• AIM OF THE EXERCISE: Output the records exactly, every one of them.

————

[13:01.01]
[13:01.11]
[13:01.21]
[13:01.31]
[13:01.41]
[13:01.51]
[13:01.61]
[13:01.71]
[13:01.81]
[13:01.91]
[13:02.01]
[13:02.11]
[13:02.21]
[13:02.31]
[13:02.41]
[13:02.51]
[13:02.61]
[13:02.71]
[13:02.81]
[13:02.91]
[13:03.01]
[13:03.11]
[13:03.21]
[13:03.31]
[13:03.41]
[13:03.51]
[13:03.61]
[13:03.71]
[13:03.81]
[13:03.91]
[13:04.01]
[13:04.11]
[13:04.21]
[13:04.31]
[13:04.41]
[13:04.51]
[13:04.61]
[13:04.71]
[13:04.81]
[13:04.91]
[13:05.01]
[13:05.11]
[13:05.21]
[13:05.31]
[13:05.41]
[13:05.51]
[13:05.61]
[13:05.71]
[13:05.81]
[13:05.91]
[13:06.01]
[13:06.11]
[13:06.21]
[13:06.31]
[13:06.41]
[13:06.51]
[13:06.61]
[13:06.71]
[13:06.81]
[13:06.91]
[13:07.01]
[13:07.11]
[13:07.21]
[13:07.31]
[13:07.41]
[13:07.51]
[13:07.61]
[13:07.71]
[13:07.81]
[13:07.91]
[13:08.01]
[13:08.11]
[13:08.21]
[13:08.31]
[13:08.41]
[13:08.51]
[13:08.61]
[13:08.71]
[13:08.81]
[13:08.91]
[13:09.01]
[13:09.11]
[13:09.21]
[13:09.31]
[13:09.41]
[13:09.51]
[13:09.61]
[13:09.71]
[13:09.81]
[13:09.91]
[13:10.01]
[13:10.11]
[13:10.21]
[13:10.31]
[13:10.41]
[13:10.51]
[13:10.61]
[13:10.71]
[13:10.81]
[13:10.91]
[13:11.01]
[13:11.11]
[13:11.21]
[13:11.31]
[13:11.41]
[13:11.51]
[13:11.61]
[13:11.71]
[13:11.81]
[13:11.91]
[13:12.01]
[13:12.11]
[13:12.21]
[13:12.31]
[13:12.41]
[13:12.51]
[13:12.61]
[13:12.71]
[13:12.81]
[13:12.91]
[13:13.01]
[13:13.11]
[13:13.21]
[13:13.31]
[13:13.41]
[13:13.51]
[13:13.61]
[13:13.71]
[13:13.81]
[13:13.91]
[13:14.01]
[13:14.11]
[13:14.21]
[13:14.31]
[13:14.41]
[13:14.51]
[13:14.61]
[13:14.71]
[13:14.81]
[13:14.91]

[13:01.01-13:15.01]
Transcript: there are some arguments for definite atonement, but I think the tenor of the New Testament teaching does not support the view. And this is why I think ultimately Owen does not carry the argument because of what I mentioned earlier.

————

• WORKED SOLUTION:
[13:01.01]
[13:01.11]
[13:01.21]
[13:01.31]
[13:01.41]
[13:01.51]
[13:01.61]
[13:01.71]
[13:01.81]
[13:01.91]
[13:02.01]
[13:02.11]
[13:02.21]
[13:02.31]
[13:02.41]
[13:02.51]
[13:02.61]
[13:02.71]
[13:02.81]
[13:02.91]
[13:03.01]
[13:03.11]
[13:03.21]
[13:03.31]
[13:03.41]
[13:03.51]
[13:03.61]
[13:03.71]
[13:03.81]
[13:03.91]
[13:04.01]
[13:04.11]
[13:04.21]
[13:04.31]
[13:04.41]
[13:04.51]
[13:04.61]
[13:04.71]
[13:04.81]
[13:04.91]
[13:05.01]
[13:05.11]
[13:05.21]
[13:05.31]
[13:05.41]
[13:05.51]
[13:05.61]
[13:05.71]
[13:05.81]
[13:05.91]
[13:06.01]
[13:06.11]
[13:06.21]
[13:06.31]
[13:06.41]
[13:06.51]
[13:06.61]
[13:06.71]
[13:06.81]
[13:06.91]
[13:07.01]
[13:07.11]
[13:07.21]
[13:07.31]
[13:07.41]
[13:07.51]
[13:07.61]
[13:07.71]
[13:07.81]
[13:07.91]
[13:08.01]
[13:08.11]
[13:08.21]
[13:08.31]
[13:08.41]
[13:08.51]
[13:08.61]
[13:08.71]
[13:08.81]
[13:08.91]
[13:09.01]
[13:09.11]
[13:09.21]
[13:09.31]
[13:09.41]
[13:09.51]
[13:09.61]
[13:09.71]
[13:09.81]
[13:09.91]
[13:10.01]
[13:10.11]
[13:10.21]
[13:10.31]
[13:10.41]
[13:10.51]
[13:10.61]
[13:10.71]
[13:10.81]
[13:10.91]
[13:11.01]
[13:11.11]
[13:11.21]
[13:11.31]
[13:11.41]
[13:11.51]
[13:11.61]
[13:11.71]
[13:11.81]
[13:11.91]
[13:12.01]
[13:12.11]
[13:12.21]
[13:12.31]
[13:12.41]
[13:12.51]
[13:12.61]
[13:12.71]
[13:12.81]
[13:12.91]
[13:13.01]
[13:13.11]
[13:13.21]
[13:13.31]
[13:13.41]
[13:13.51]
[13:13.61]
[13:13.71]
[13:13.81]
[13:13.91]
[13:14.01]
[13:14.11]
[13:14.21]
[13:14.31]
[13:14.41]
[13:14.51]
[13:14.61]
[13:14.71]
[13:14.81]
[13:14.91]

[13:01.01-13:15.01]
Transcript: there are some arguments for definite atonement, but I think the tenor of the New Testament teaching does not support the view. And this is why I think ultimately Owen does not carry the argument because of what I mentioned earlier.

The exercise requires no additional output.